URL resource A link to a file or service (CSV, JSON, NetCDF, stream, …).
S3 resource An object in S3-compatible storage.
Kafka topic A streaming data flow registered as a system dataset.

Catalog containers (Organization, Dataset, Service) are the things users search and browse. Data resources (URL, S3, Kafka) live inside a dataset and point at the actual data.

A typical publishing flow

  1. Create an Organization (once per group/lab/project).
  2. Create a Dataset under that Organization — give it a title, description and tags.
  3. Add one or more resources to the dataset: a URL to a file, an object in S3, or a Kafka topic — whichever describes where the data lives.

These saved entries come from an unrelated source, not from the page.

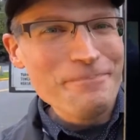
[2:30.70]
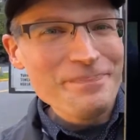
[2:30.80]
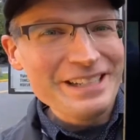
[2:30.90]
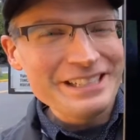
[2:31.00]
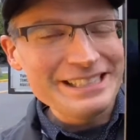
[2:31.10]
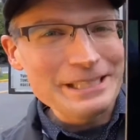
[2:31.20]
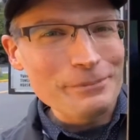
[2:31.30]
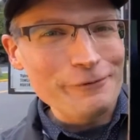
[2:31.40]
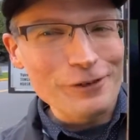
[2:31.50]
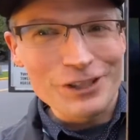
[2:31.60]

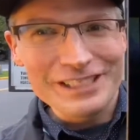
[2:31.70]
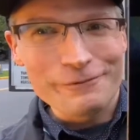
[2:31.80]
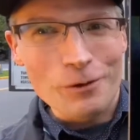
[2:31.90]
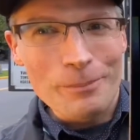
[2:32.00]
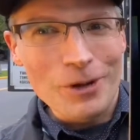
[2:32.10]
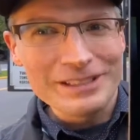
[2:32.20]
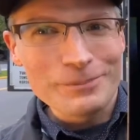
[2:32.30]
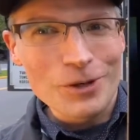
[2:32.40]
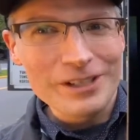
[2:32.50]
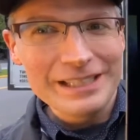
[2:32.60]
December 1st for
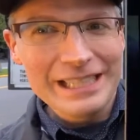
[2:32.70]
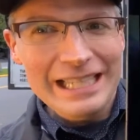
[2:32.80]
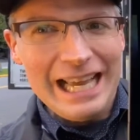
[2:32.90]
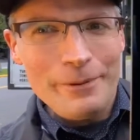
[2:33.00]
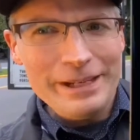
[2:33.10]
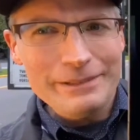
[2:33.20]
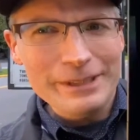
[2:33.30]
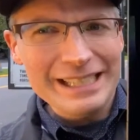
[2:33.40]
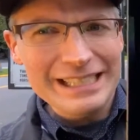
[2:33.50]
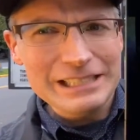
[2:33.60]
Baltimore. And we
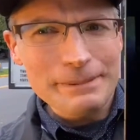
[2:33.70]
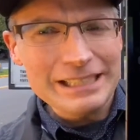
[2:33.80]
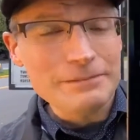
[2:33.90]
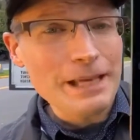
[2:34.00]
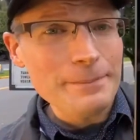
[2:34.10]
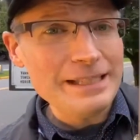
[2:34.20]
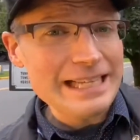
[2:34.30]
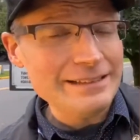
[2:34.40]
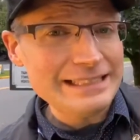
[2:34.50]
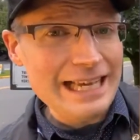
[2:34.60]
can expect to maybe
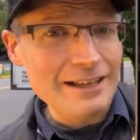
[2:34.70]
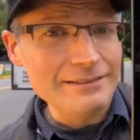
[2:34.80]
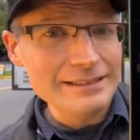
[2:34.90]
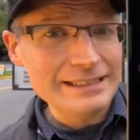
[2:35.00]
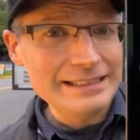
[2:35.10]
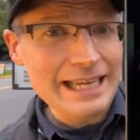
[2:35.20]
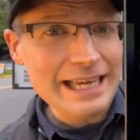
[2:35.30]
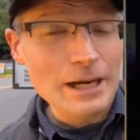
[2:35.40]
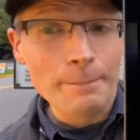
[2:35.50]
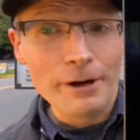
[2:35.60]
downtown stay
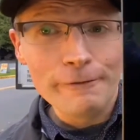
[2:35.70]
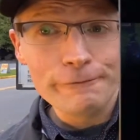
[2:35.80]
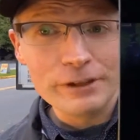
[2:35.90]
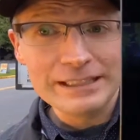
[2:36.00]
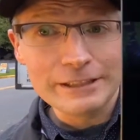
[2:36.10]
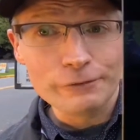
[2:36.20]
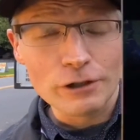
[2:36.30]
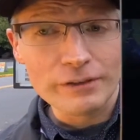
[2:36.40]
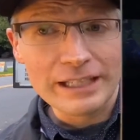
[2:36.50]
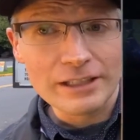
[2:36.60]
above freezing for
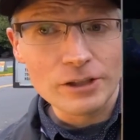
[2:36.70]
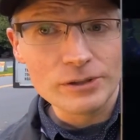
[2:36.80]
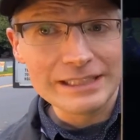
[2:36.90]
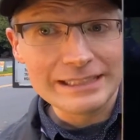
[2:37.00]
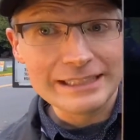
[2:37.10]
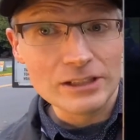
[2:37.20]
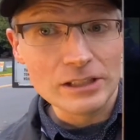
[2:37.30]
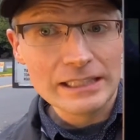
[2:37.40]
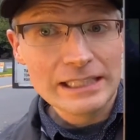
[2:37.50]
overnight lows until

You can also register Services (an API, a dashboard, a webhook…) under the special services organization — these appear in the catalog so other users can discover and call them.

Field cheat-sheet

Required fields in bold. Slugs (name, service_name, resource_name, dataset_name) accept lowercase letters, digits, _ and -.

Organization

name, title, description.

Dataset

name, title, owner_org, notes, tags, groups, license_id, version, extras, resources, private.

Service

service_name, service_title, owner_org (must be services), service_url, service_type (one of API, UI, Trigger or free-text), notes, health_check_url, documentation_url, extras.

URL resource

resource_name, resource_title, owner_org, resource_url, file_type (one of stream, CSV, TXT, JSON, NetCDF or custom), processing (type-specific: CSV delimiter and header line, JSON data_key, NetCDF group, …), notes, mapping, extras.

S3 resource

resource_name, resource_title, owner_org, resource_s3 (s3://bucket/path or http(s)://…), notes (may be empty), extras.

Kafka topic

dataset_name, dataset_title, owner_org, kafka_topic, kafka_host, kafka_port (1–65535), dataset_description, mapping, processing, extras.

Managing what you publish

On the Search page, your own items expose Publish and Delete actions. Use them to push a dataset upstream (when the Endpoint is connected to a staging Pre-CKAN or to the federation) or to retire it.

When the data is large

For large object datasets, the writer can also use the S3 Management tool to create buckets, upload objects (drag-and-drop or file picker), generate presigned URLs for time-limited sharing, view metadata, and delete objects. S3 Management is restricted to writers and admins.

When you have many things to publish

If you have many datasets or files to register, do it from code. The ndp-ep Python library performs every operation in this page from a script — see Automating with Python.